It’s world famous, but parts of Victoria’s iconic Great Ocean Road are at risk of simply washing away.
Erosion is beginning to take its toll as the ocean eats into the historic coast drive, which is visited by more than five million tourists a year.
New studies are warning the heritage listed road is at risk and parts of it could be gone within five years.
“If we get another big storm, half the road will probably go away,” Peter Fillmore from Otway Forum said.
A recent report by engineers recommends installing rock retaining walls and even re-routing the road near Apollo Bay as a long-term option.
“If climate change and sea level rise continues we’ve got to seriously look at rerouting the road,” Mr Fillmore agreed.
But the Andrews government has ruled that option out.

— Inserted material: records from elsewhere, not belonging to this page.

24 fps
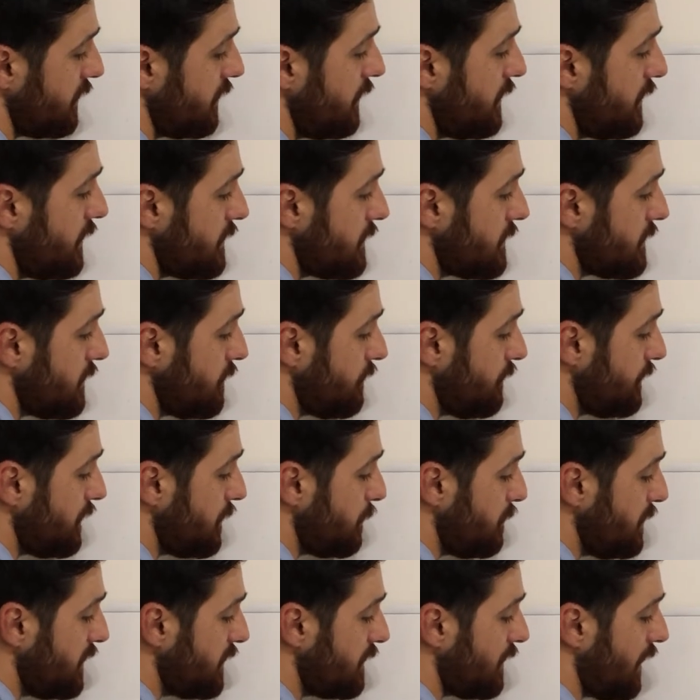0
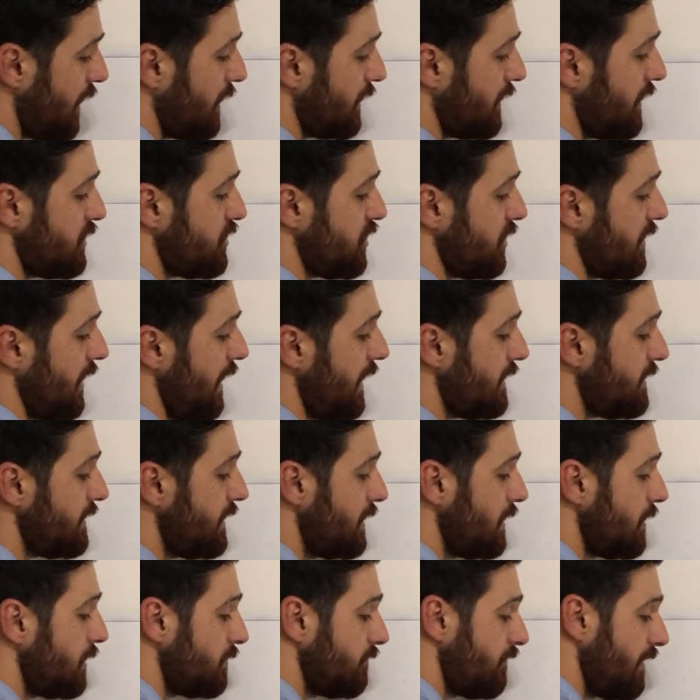1 daha kaç eder
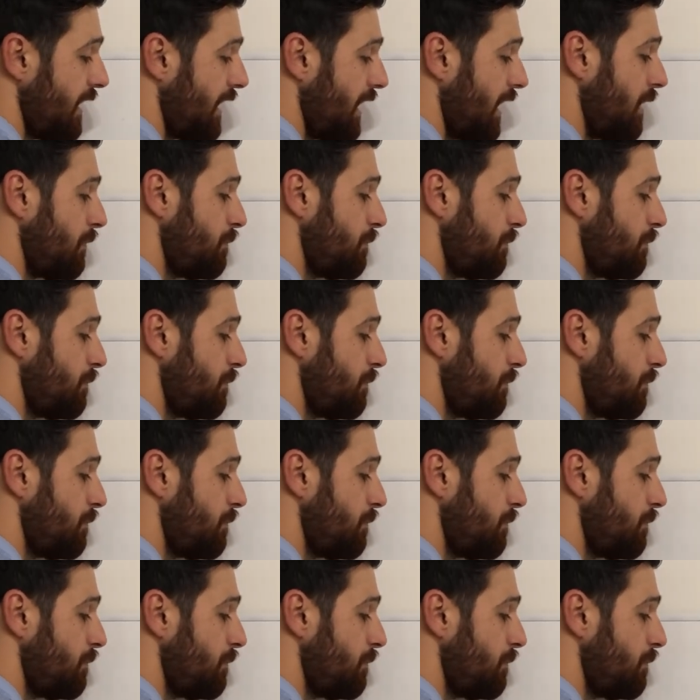veyaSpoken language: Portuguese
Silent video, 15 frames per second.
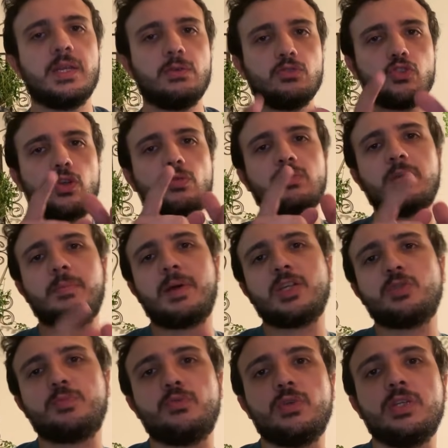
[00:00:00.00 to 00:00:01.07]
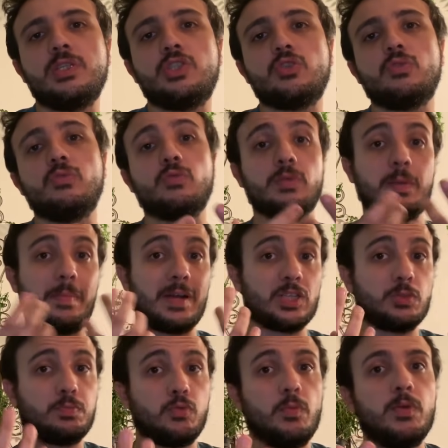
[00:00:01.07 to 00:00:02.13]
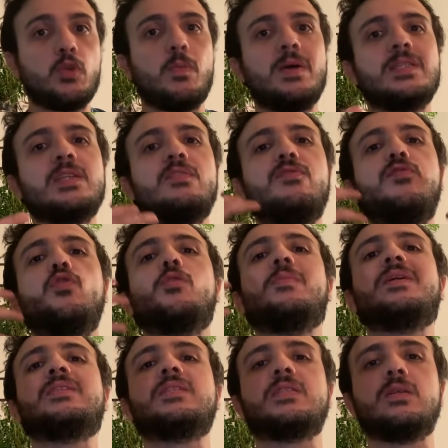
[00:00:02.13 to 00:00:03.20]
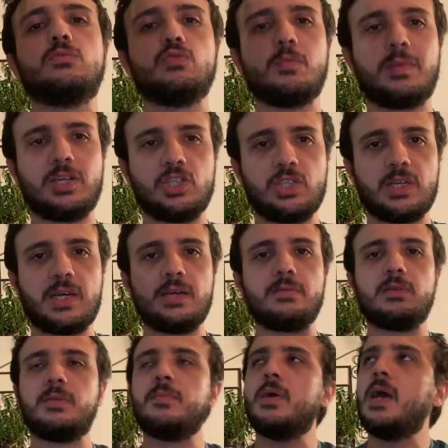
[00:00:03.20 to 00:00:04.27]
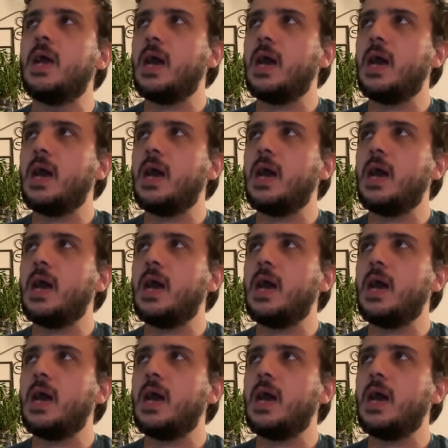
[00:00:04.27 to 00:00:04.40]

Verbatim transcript: não só no debate político, no debate público, mas na formação do imaginário. Né?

“That road will be in place, it’s been in place for 100 years, it’s going to remain in place for many, many decades to come,” Minister for Environment Lily D’Ambrosio said.
“We are investing $153 million to make sure we undertake crucial safety works to make sure it’s stable,” VicRoads’ Brian Westley said.
Locals say they’ve been calling for action for years and are fed up with short-term fixes.
They are urging the state government to act on the report’s recommendations before it’s too late.
“If the road is cut – and you only need a few big storms – then the tourists can’t get down here,” Mr Fillmore said.